「クーリエ・ジャポン」というオンライン雑誌の、
こんな記事(☟)を見ました。
これによると、
「若者の読書離れ」は新しい話題ではないが、近年は
アメリカのエリート大学生でも
一冊本を読み通すことのできない若者が増えている、
と大学教授たちが嘆いている、
とのことです。
要約すると・・・
①コロンビア、プリンストン、ジョージタウン・・・そうそうたる大学の教授たち33人が、取材に応えて、学生たちが本を読めなくなった(「1冊読んでこいなんて言われたことありません」と言われたり、「固まって」しまったりするという)と言っている。
②理由の一つには、スマートフォンがある。
③しかし他にも理由がありそうだ(ここからが本題のようです)。
④アメリカの高校までのカリキュラムの変化で、本をまるまる読む昔ながらの授業がなされなくなった。
(以下引用です)
「(アンケートの回答の)49%が、アンソロジーおよび抜粋を組み合わせて授業をおこなっていることがわかった」
「イリノイ州のある高校教師は、かつては読書中心の授業をしていたが、いまでは優れた判断を下す能力など、さまざまなスキルアップのための授業をしていると語った。彼女のクラスでは、リーダーシップを学ぶ際、学生たちはホメロスの『オデュッセイア』の抜粋を読み、音楽や記事、TEDトークなどでその思考を補完しているという」
(引用終わり。「抜粋」かあ・・・)
⑤今の学生たちは就職に大きな不安を抱いている。読書よりも「キャリア形成」「就活」に力を入れ、それに役立つ授業で単位を取ろうとしている。

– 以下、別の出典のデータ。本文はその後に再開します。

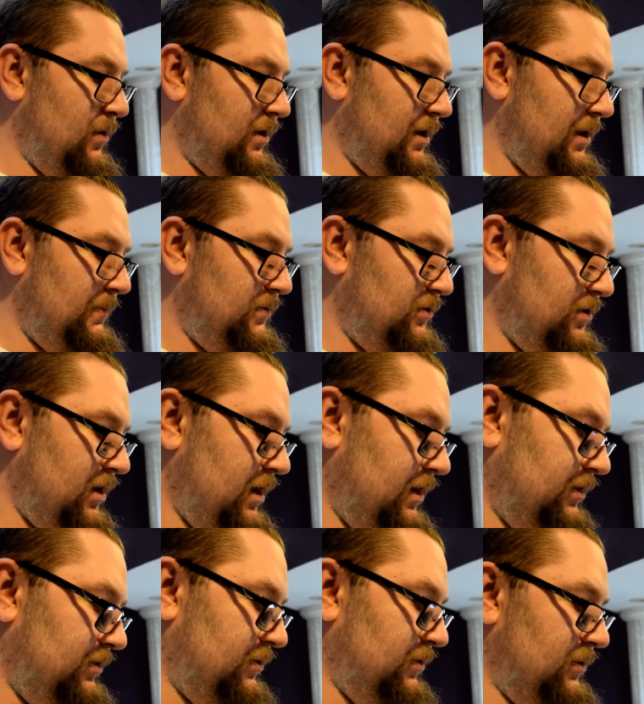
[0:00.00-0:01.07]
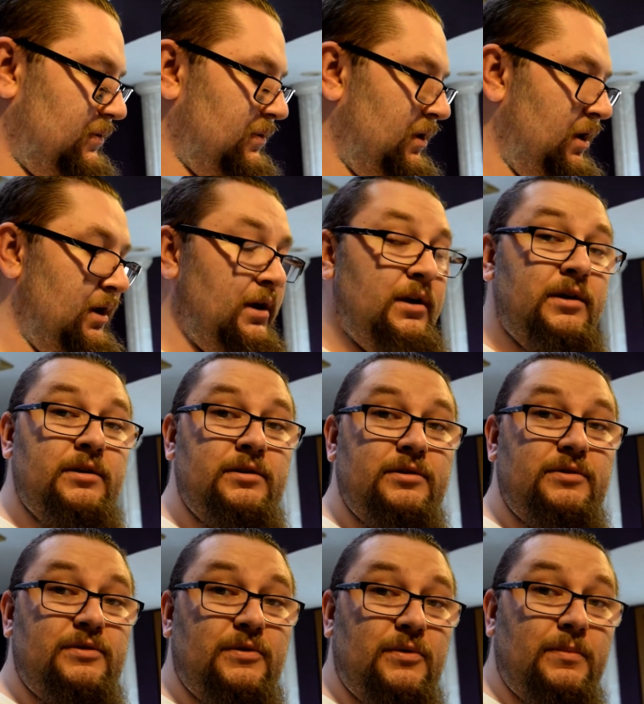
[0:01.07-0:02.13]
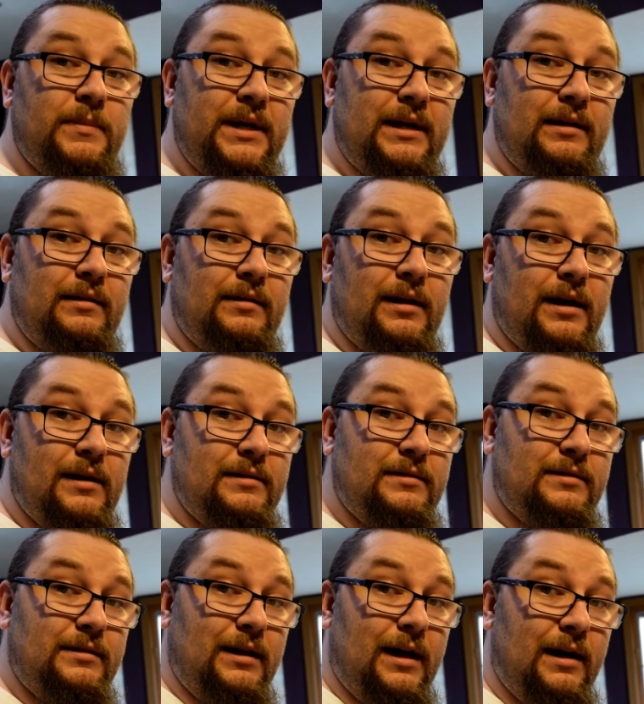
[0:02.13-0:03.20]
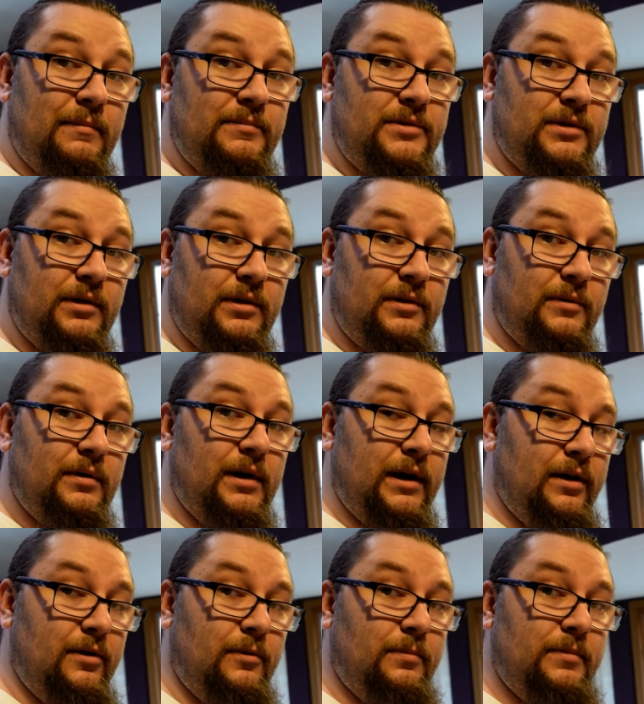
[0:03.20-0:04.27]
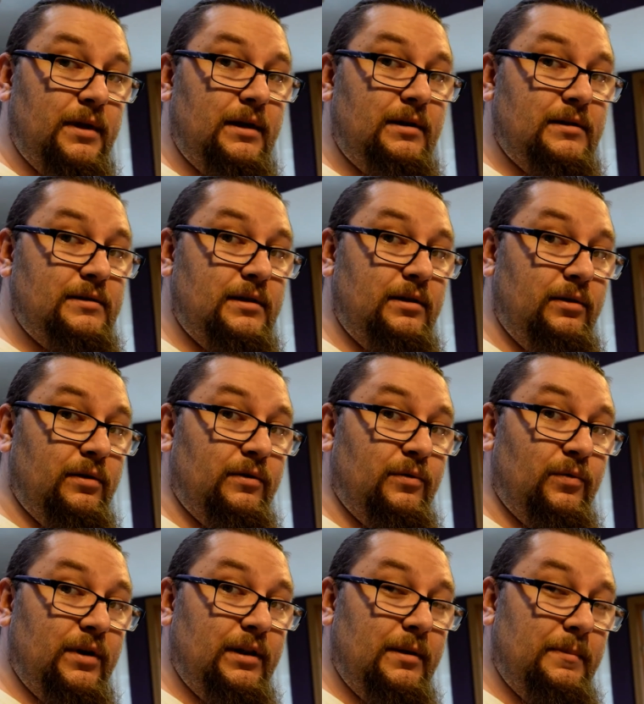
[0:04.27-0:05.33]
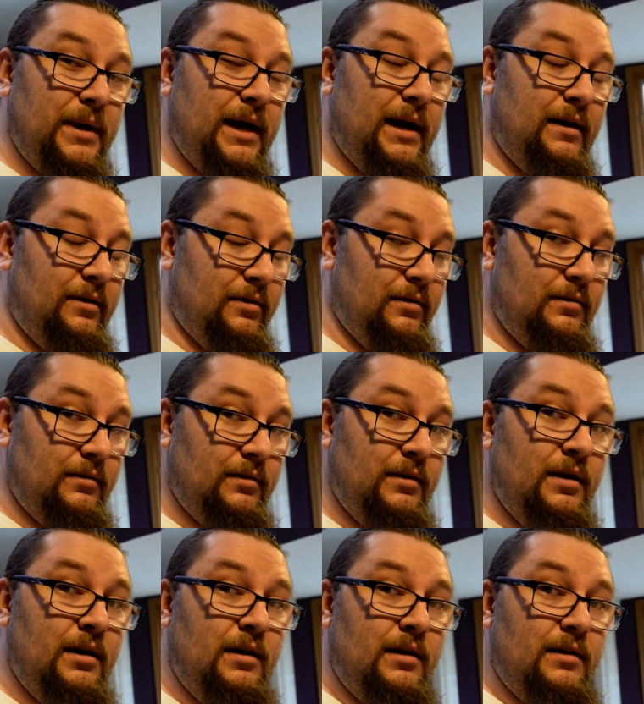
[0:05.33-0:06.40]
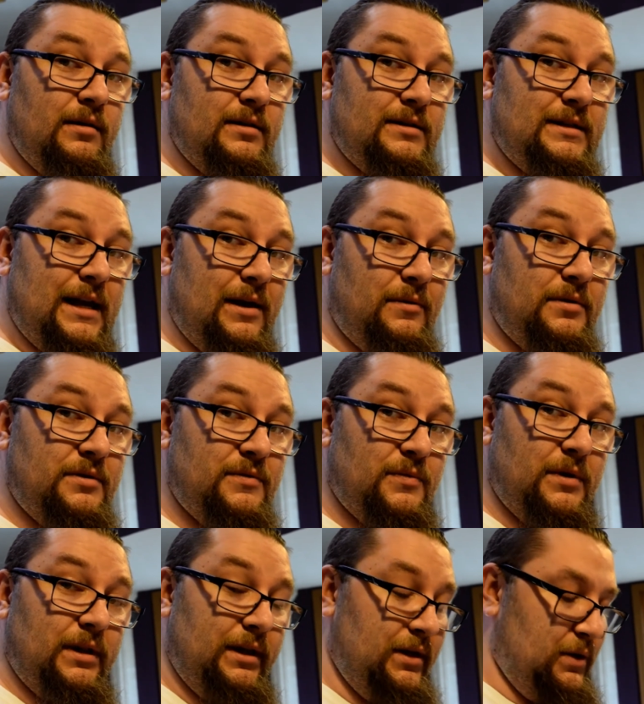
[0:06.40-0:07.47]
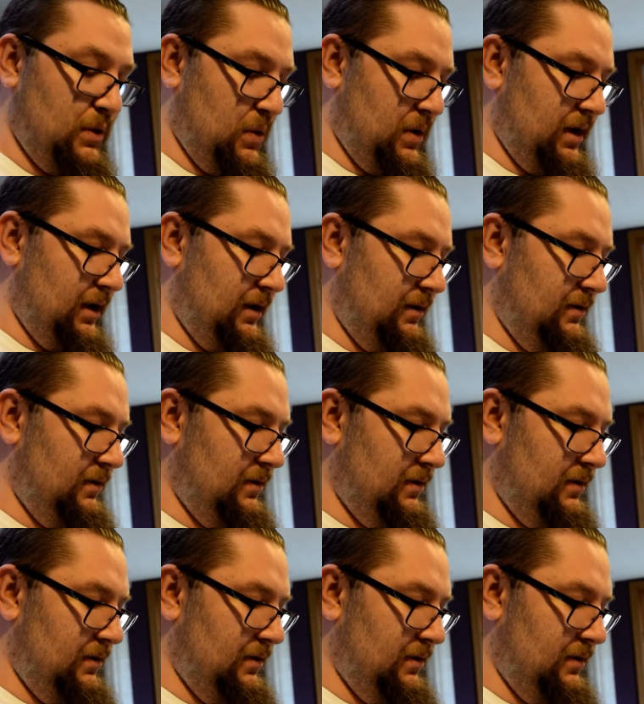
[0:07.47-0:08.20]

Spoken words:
keeps trying to zoom in non-stop, so I hope that doesn't look really bad or the sound is really annoying.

⑥長い本を読むことで、「共感心」や「思いやりの心」、「クリティカル・シンキング」「内省心」を養うことができる。5ページや30ページの抜粋でそれはできない、と専門家たちは指摘しているが・・・
こんな内容でした。
日本でも共通するところがたくさんありそうですね。
「抜粋」ねえ・・・
確かにそういう本が多いですよね。
『3時間でわかる〇〇』
とか。
僕もあまり読書家ではありません。
(20年前、大ヒットしていた『カラマーゾフ兄弟』の新訳を読み始めて挫折しました・・・。)
大量の情報が飛び交う現代を泳ぐためには、
うまく情報を選んで高速で要領よく
ちゃちゃっと
多岐にわたる大量のタスクを処理しなければならないのも、
致し方ないことないのかもしれません。
それでも、「抜粋」という言葉を見ると、
こう思わずにはいられません。
本当にその人の血や肉や力になり価値になる知識や情報やスキルや技術が、「抜粋」をもとに要領よくちゃちゃっと身につけられるわけがない!
と。
看護について、要点以外はカットして1週間でちゃちゃっと学び終えた、なんていう人が、看護師としてつとまるでしょうか?
ピアノを始めてから1か月でちゃちゃっと「マスター」したという人が、プロのピアニストになれるでしょうか?
そう見える、
器用に見える人は、
それ以前に別のことをがんばってスキルを身につけた、
(ピアノの話でいえば、もともとギターをやっていた人だったとか)
そんな前歴のある人でしょう。
「小中学校の算数や国語や英語なんて、そんなおおげさなものじゃないよ」
ですか?
いや、
同じだと思います。
小学生の国語の授業では、名作文学などの音読(僕と生徒での交代読み)を毎回やっています。時間の制限がある中でも、これは削れません。